**Task directions**. The required answer is the run of lines from the one holding "(9.00 s to 9.90 s)" to the end of the data below, copied exactly and free of pictures.

**Data extract**.
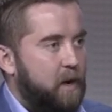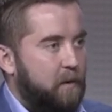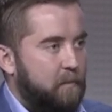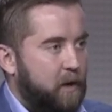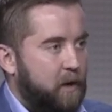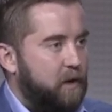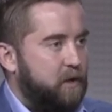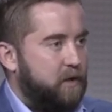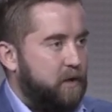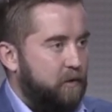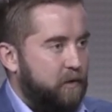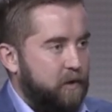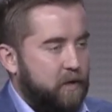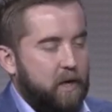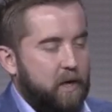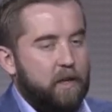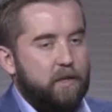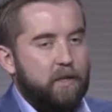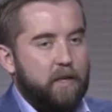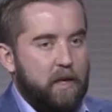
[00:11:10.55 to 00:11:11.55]
because they're
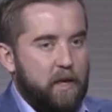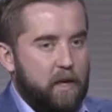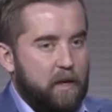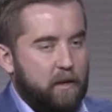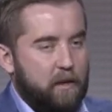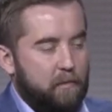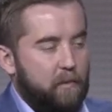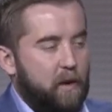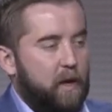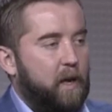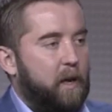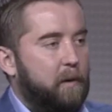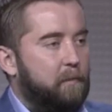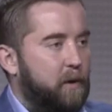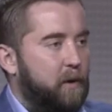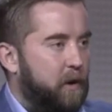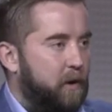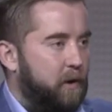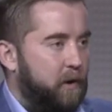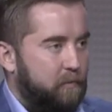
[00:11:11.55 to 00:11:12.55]
discussing it, they're making a
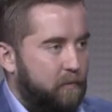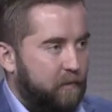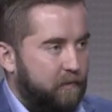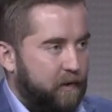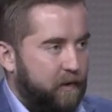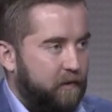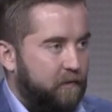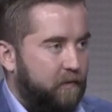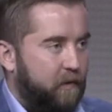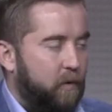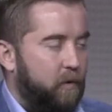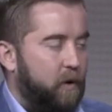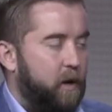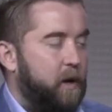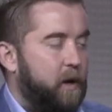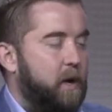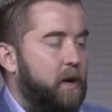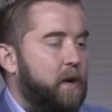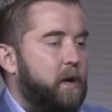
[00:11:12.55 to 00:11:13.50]
bill, they're moving it forward.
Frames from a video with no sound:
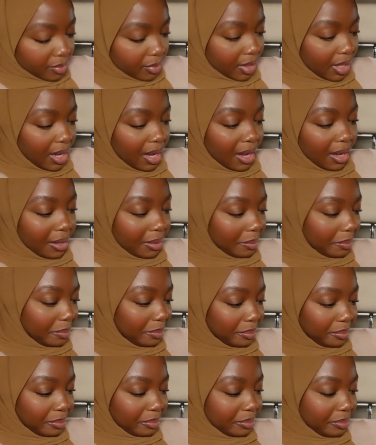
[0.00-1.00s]
That's the
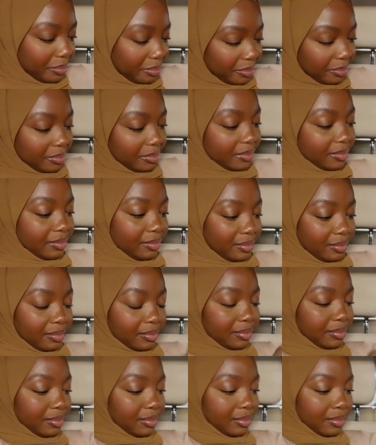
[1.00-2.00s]
question. Cause I don't know where
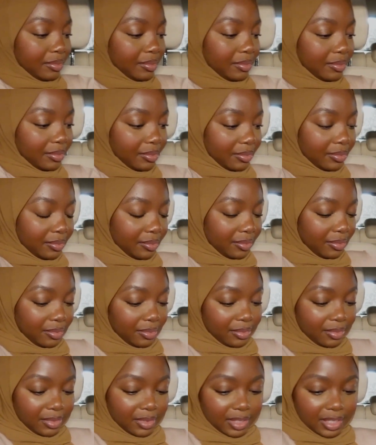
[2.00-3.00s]
that place is.
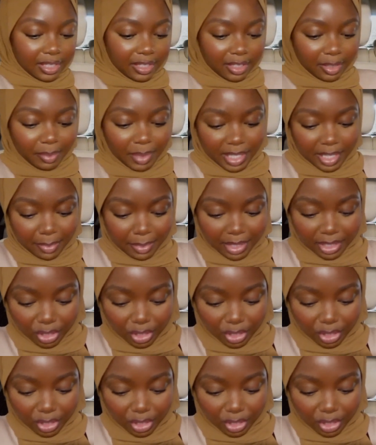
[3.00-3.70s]
Okay, let me get my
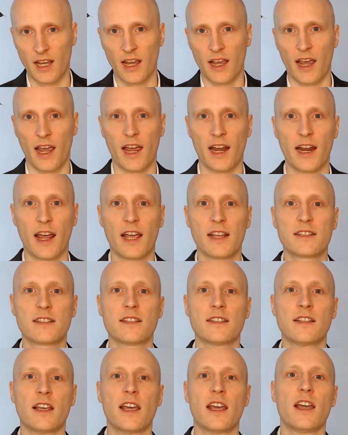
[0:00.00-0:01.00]
and hence
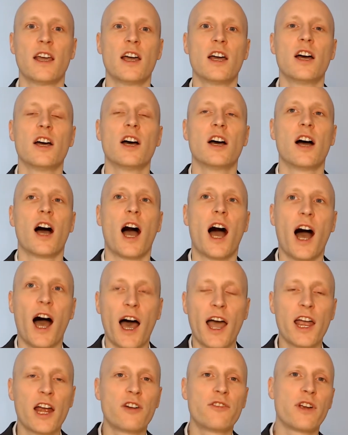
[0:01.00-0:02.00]
is a
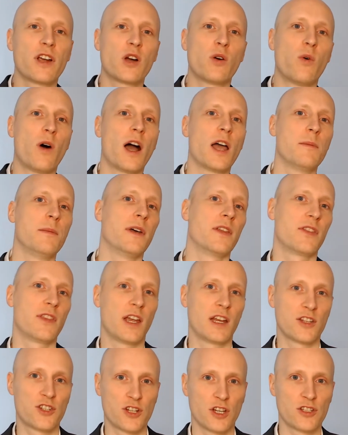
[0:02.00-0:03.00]
higher requirement
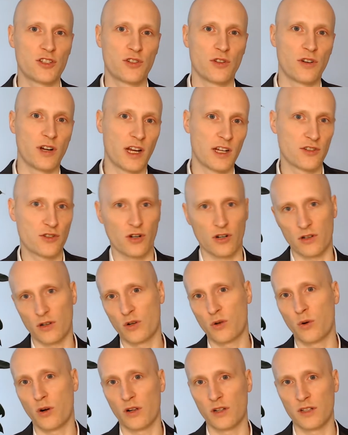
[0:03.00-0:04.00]
than just your internal
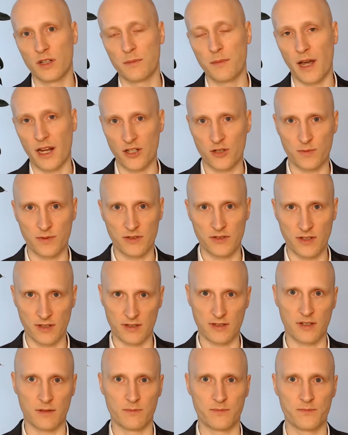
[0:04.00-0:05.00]
quality management system.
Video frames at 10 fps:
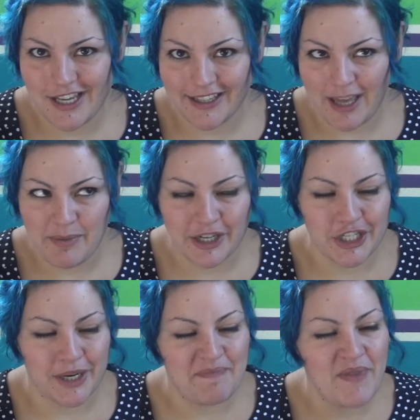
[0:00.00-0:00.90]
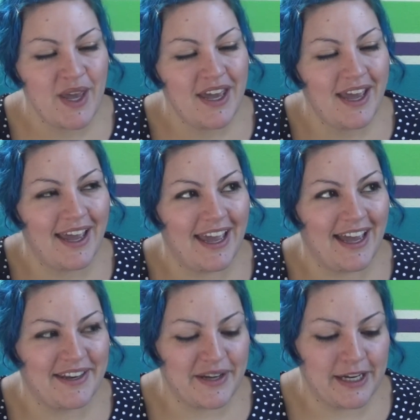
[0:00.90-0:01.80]
to take that picture,
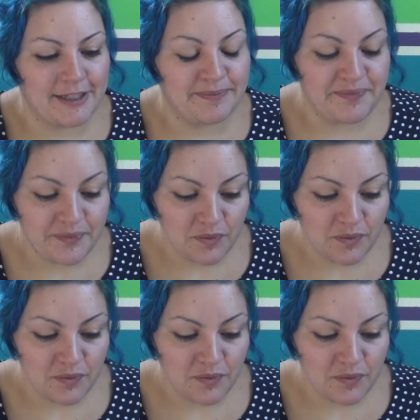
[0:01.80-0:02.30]
and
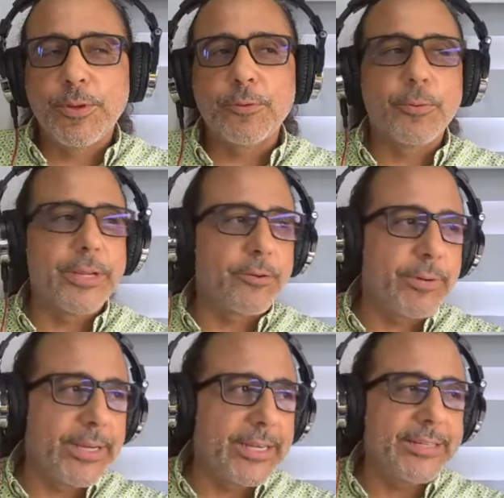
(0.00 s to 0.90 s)
we
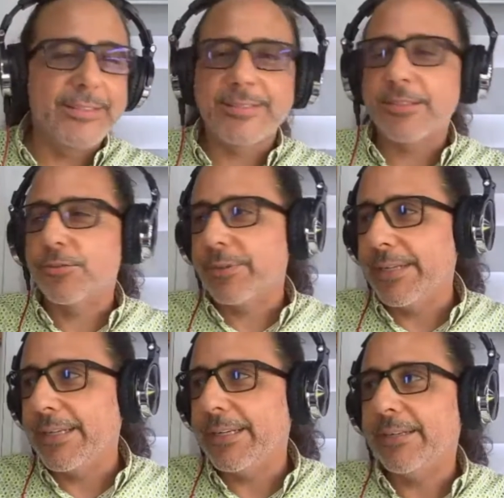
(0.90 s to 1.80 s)
agree,
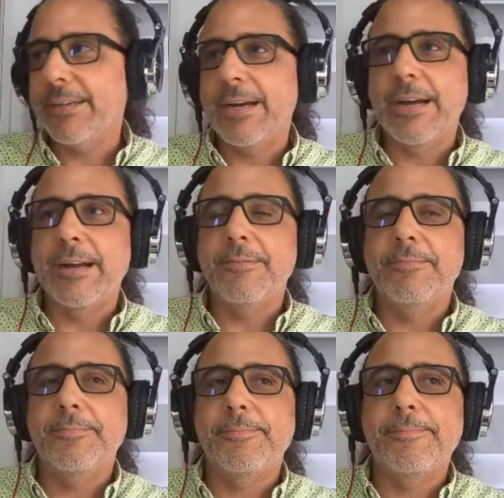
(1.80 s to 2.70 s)
disagree,
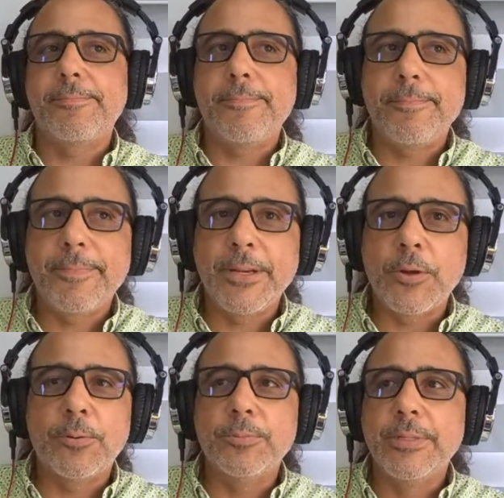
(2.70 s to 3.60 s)
you
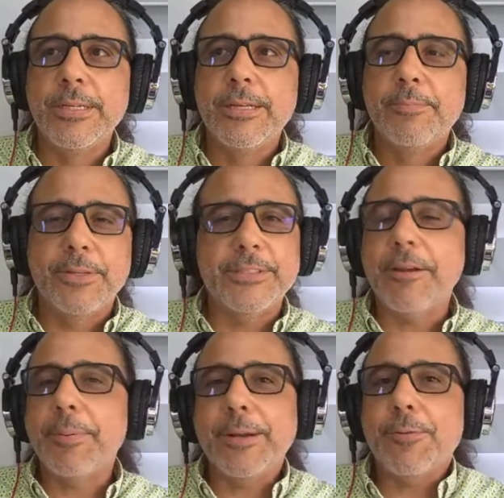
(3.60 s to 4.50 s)
know, because
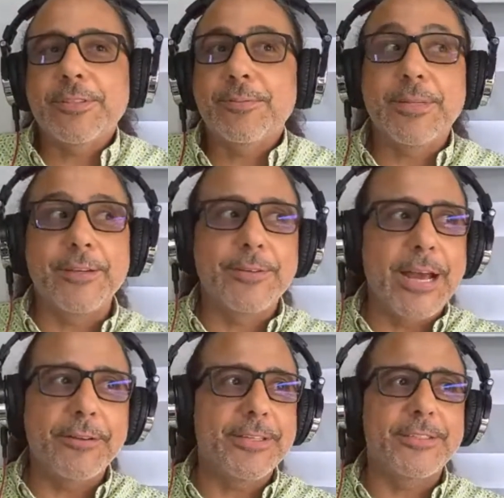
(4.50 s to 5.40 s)
everybody wants to, you know,
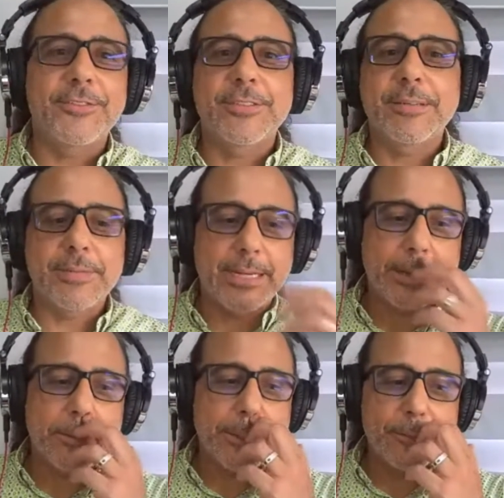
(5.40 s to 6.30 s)
nowadays it just seems like
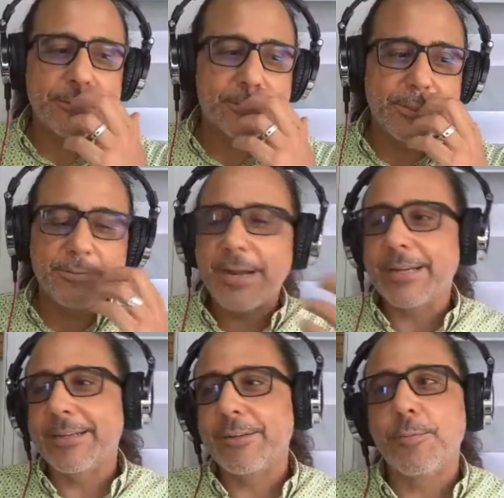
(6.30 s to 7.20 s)
everybody wants to be
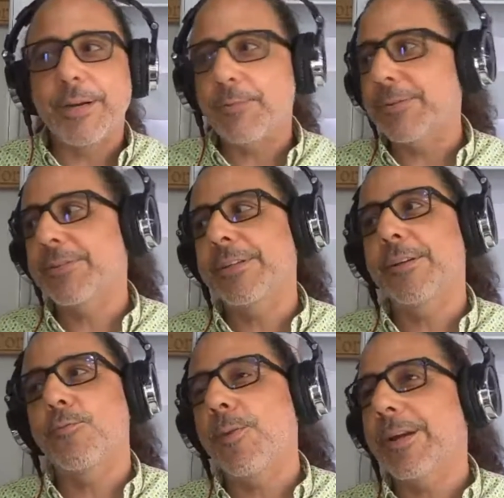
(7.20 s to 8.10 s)
right. Nobody wants to
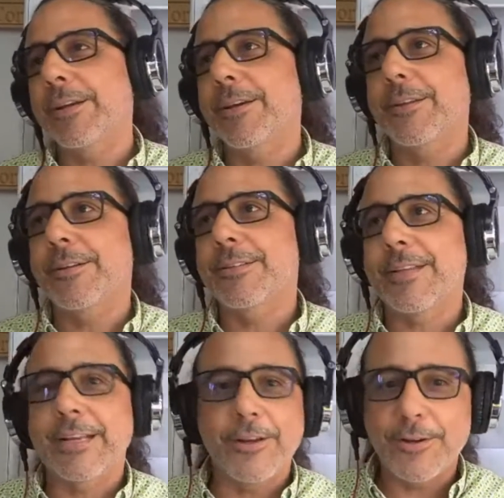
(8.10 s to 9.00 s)
hear one another. It's
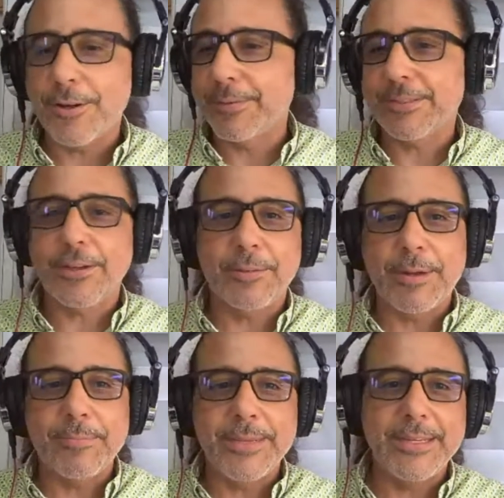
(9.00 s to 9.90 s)
like, oh no, it's all
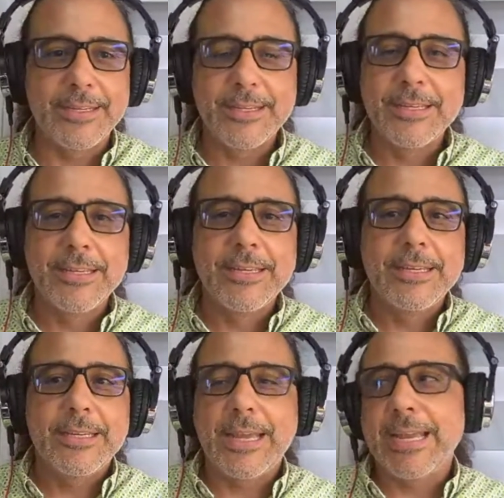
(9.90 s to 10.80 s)
about me.
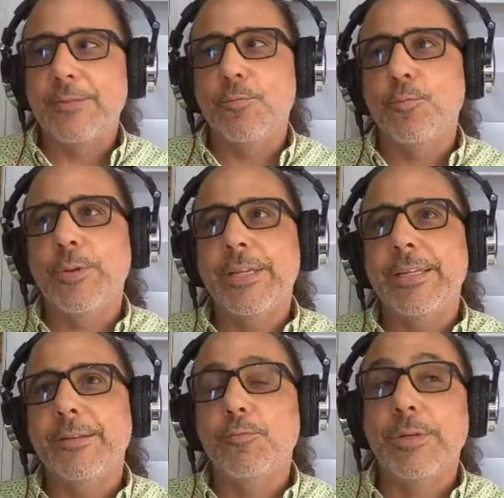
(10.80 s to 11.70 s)
And
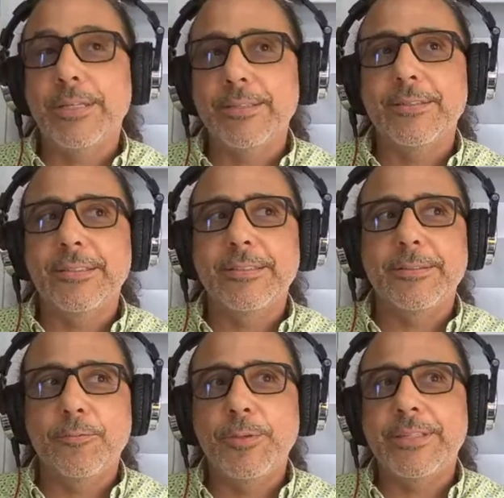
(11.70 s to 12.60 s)
we
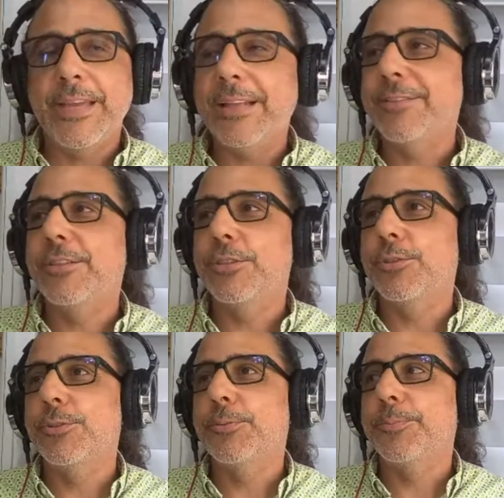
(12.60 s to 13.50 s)
tend
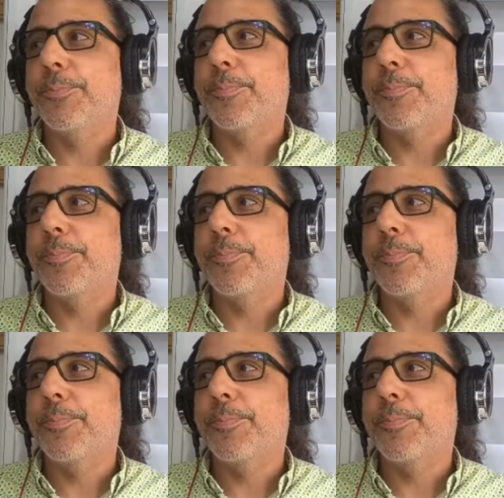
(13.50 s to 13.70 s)
to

**Written reply**.
(9.00 s to 9.90 s)
like, oh no, it's all
(9.90 s to 10.80 s)
about me.
(10.80 s to 11.70 s)
And
(11.70 s to 12.60 s)
we
(12.60 s to 13.50 s)
tend
(13.50 s to 13.70 s)
to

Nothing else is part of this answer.